● Task to complete:
Print, exactly as they stand, the lines from the start of the listing to the line containing "[00:00:05.67]", inclusive.

● Supplied material:
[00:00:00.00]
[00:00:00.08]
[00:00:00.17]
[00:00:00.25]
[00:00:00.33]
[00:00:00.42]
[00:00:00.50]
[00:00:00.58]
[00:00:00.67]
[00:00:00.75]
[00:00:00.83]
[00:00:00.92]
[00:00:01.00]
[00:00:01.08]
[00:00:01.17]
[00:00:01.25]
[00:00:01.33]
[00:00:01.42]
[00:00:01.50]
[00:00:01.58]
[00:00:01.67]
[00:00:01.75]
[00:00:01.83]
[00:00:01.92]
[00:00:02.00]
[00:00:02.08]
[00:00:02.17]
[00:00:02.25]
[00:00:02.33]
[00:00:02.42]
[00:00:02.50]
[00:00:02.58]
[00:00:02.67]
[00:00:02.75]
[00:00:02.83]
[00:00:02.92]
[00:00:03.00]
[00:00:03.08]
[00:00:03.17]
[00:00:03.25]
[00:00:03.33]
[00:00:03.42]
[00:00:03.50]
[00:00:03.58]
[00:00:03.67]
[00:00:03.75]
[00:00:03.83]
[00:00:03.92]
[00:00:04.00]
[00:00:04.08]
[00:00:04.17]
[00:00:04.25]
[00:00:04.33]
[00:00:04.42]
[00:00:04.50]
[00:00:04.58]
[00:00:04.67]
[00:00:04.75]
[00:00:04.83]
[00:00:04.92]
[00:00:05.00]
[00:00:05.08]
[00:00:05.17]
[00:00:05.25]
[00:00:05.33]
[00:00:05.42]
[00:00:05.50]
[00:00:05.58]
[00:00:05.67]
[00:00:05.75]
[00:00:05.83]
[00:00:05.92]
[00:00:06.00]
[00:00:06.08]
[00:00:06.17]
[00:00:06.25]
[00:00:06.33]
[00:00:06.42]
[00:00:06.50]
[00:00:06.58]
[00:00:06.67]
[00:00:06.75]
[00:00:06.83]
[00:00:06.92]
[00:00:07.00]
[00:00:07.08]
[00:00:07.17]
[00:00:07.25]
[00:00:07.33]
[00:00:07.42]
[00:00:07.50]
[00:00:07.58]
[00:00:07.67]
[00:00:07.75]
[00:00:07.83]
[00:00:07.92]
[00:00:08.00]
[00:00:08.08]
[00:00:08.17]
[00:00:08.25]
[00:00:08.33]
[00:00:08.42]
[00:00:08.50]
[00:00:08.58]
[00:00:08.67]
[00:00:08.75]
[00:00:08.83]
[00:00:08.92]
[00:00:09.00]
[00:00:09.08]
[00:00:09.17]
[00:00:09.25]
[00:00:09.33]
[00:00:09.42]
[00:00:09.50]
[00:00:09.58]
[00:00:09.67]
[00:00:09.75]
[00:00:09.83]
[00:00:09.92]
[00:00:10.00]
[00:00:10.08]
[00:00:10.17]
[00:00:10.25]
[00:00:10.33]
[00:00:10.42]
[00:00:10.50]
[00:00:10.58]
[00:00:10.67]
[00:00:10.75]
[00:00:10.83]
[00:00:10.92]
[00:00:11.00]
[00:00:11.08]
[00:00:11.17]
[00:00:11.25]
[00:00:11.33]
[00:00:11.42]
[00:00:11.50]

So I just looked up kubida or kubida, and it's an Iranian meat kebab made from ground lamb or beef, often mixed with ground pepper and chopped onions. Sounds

● Expected answer:
[00:00:00.00]
[00:00:00.08]
[00:00:00.17]
[00:00:00.25]
[00:00:00.33]
[00:00:00.42]
[00:00:00.50]
[00:00:00.58]
[00:00:00.67]
[00:00:00.75]
[00:00:00.83]
[00:00:00.92]
[00:00:01.00]
[00:00:01.08]
[00:00:01.17]
[00:00:01.25]
[00:00:01.33]
[00:00:01.42]
[00:00:01.50]
[00:00:01.58]
[00:00:01.67]
[00:00:01.75]
[00:00:01.83]
[00:00:01.92]
[00:00:02.00]
[00:00:02.08]
[00:00:02.17]
[00:00:02.25]
[00:00:02.33]
[00:00:02.42]
[00:00:02.50]
[00:00:02.58]
[00:00:02.67]
[00:00:02.75]
[00:00:02.83]
[00:00:02.92]
[00:00:03.00]
[00:00:03.08]
[00:00:03.17]
[00:00:03.25]
[00:00:03.33]
[00:00:03.42]
[00:00:03.50]
[00:00:03.58]
[00:00:03.67]
[00:00:03.75]
[00:00:03.83]
[00:00:03.92]
[00:00:04.00]
[00:00:04.08]
[00:00:04.17]
[00:00:04.25]
[00:00:04.33]
[00:00:04.42]
[00:00:04.50]
[00:00:04.58]
[00:00:04.67]
[00:00:04.75]
[00:00:04.83]
[00:00:04.92]
[00:00:05.00]
[00:00:05.08]
[00:00:05.17]
[00:00:05.25]
[00:00:05.33]
[00:00:05.42]
[00:00:05.50]
[00:00:05.58]
[00:00:05.67]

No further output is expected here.